# [Prompt]
Leave the pictures out, and repeat exactly every line from the one with "[6:10.72-6:11.72]" through the end of the data below.

(Stored data entries)
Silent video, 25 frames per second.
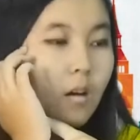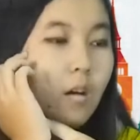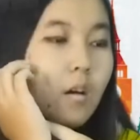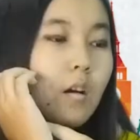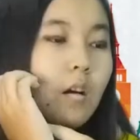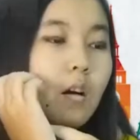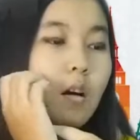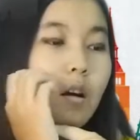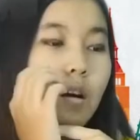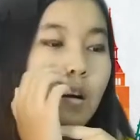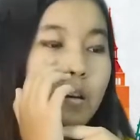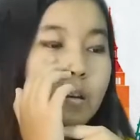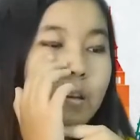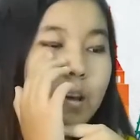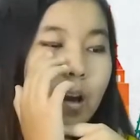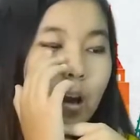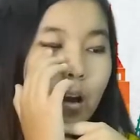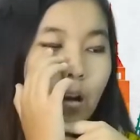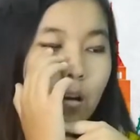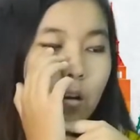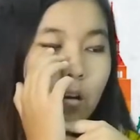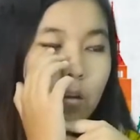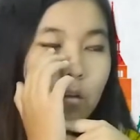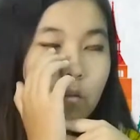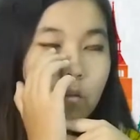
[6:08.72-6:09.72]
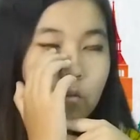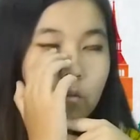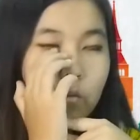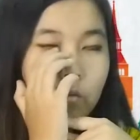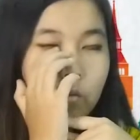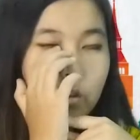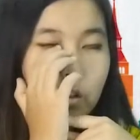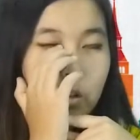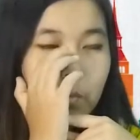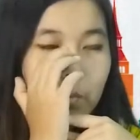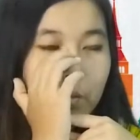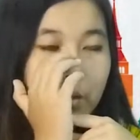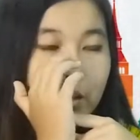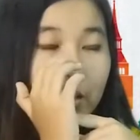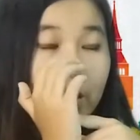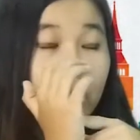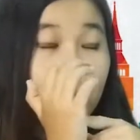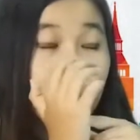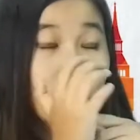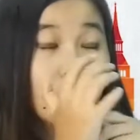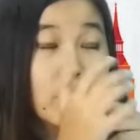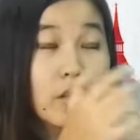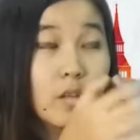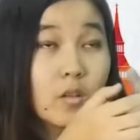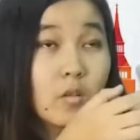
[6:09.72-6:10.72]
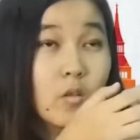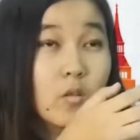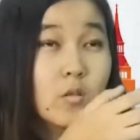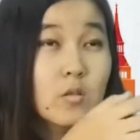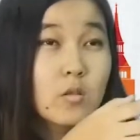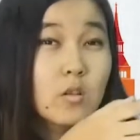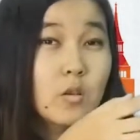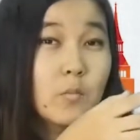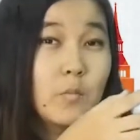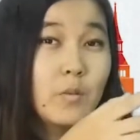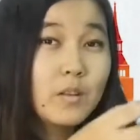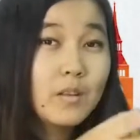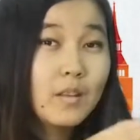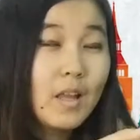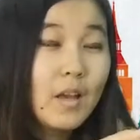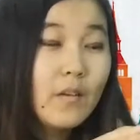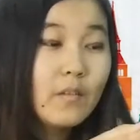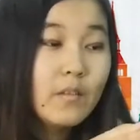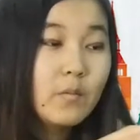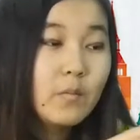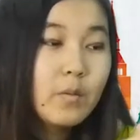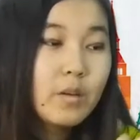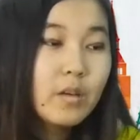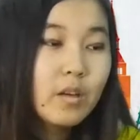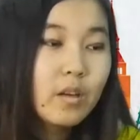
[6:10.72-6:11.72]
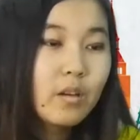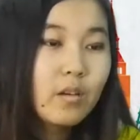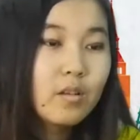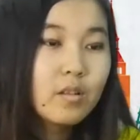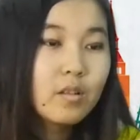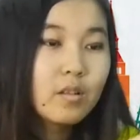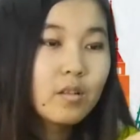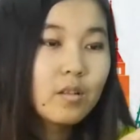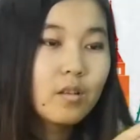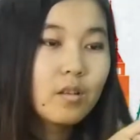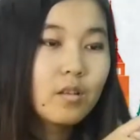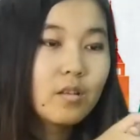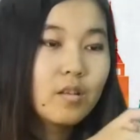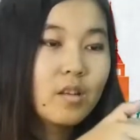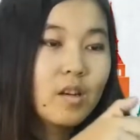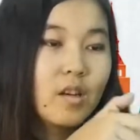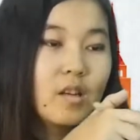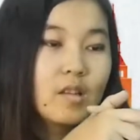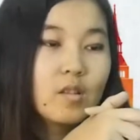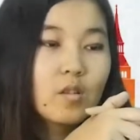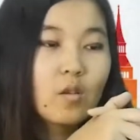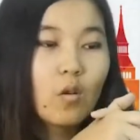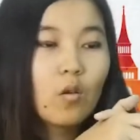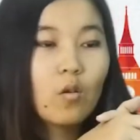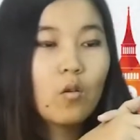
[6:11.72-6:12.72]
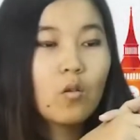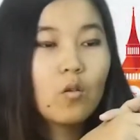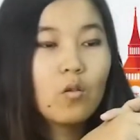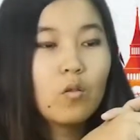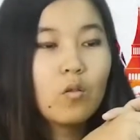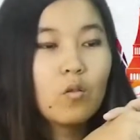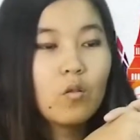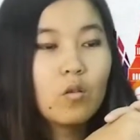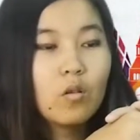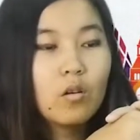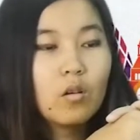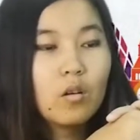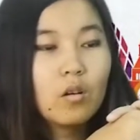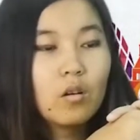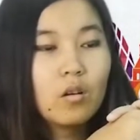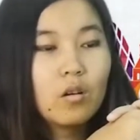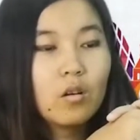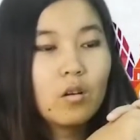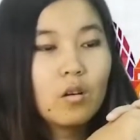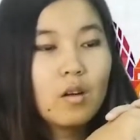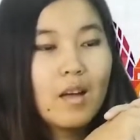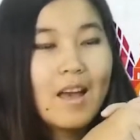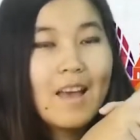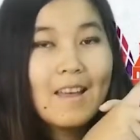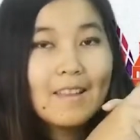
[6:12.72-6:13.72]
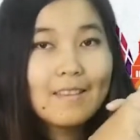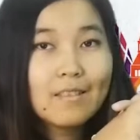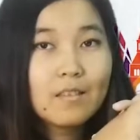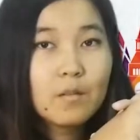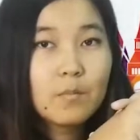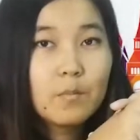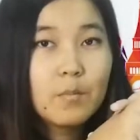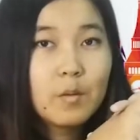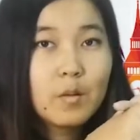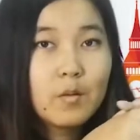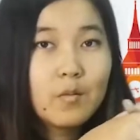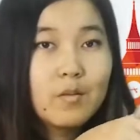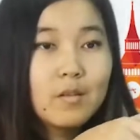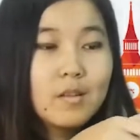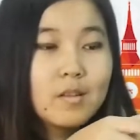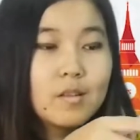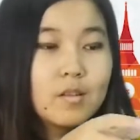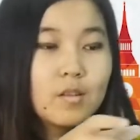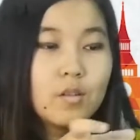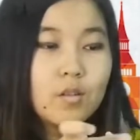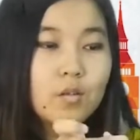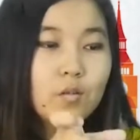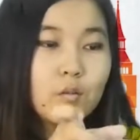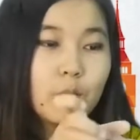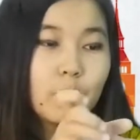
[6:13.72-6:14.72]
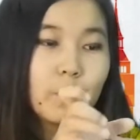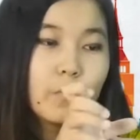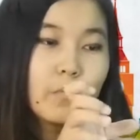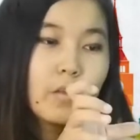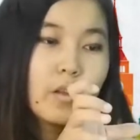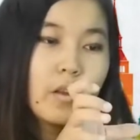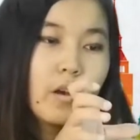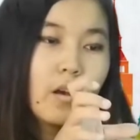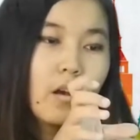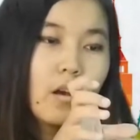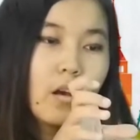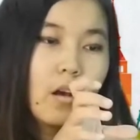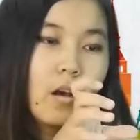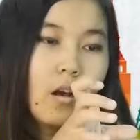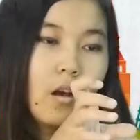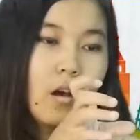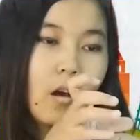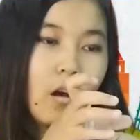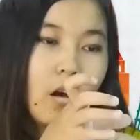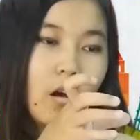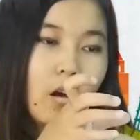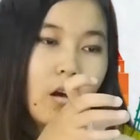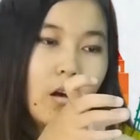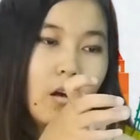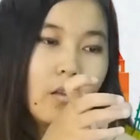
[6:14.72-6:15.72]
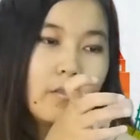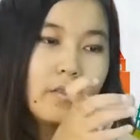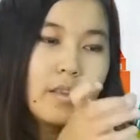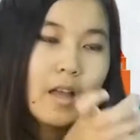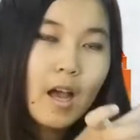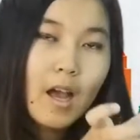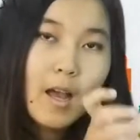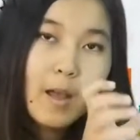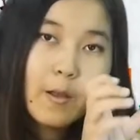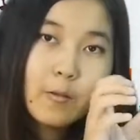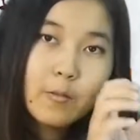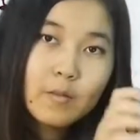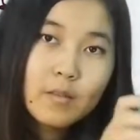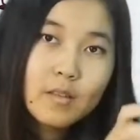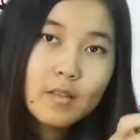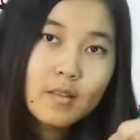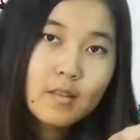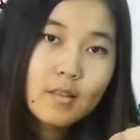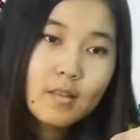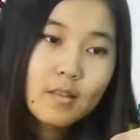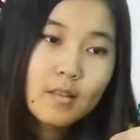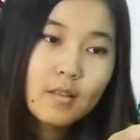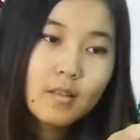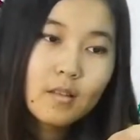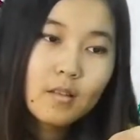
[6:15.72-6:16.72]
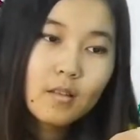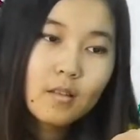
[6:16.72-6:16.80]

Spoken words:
Yeah, would be, you can also be left because there is end between two nouns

# [Answer for this exercise]
[6:10.72-6:11.72]
[6:11.72-6:12.72]
[6:12.72-6:13.72]
[6:13.72-6:14.72]
[6:14.72-6:15.72]
[6:15.72-6:16.72]
[6:16.72-6:16.80]

Spoken words:
Yeah, would be, you can also be left because there is end between two nouns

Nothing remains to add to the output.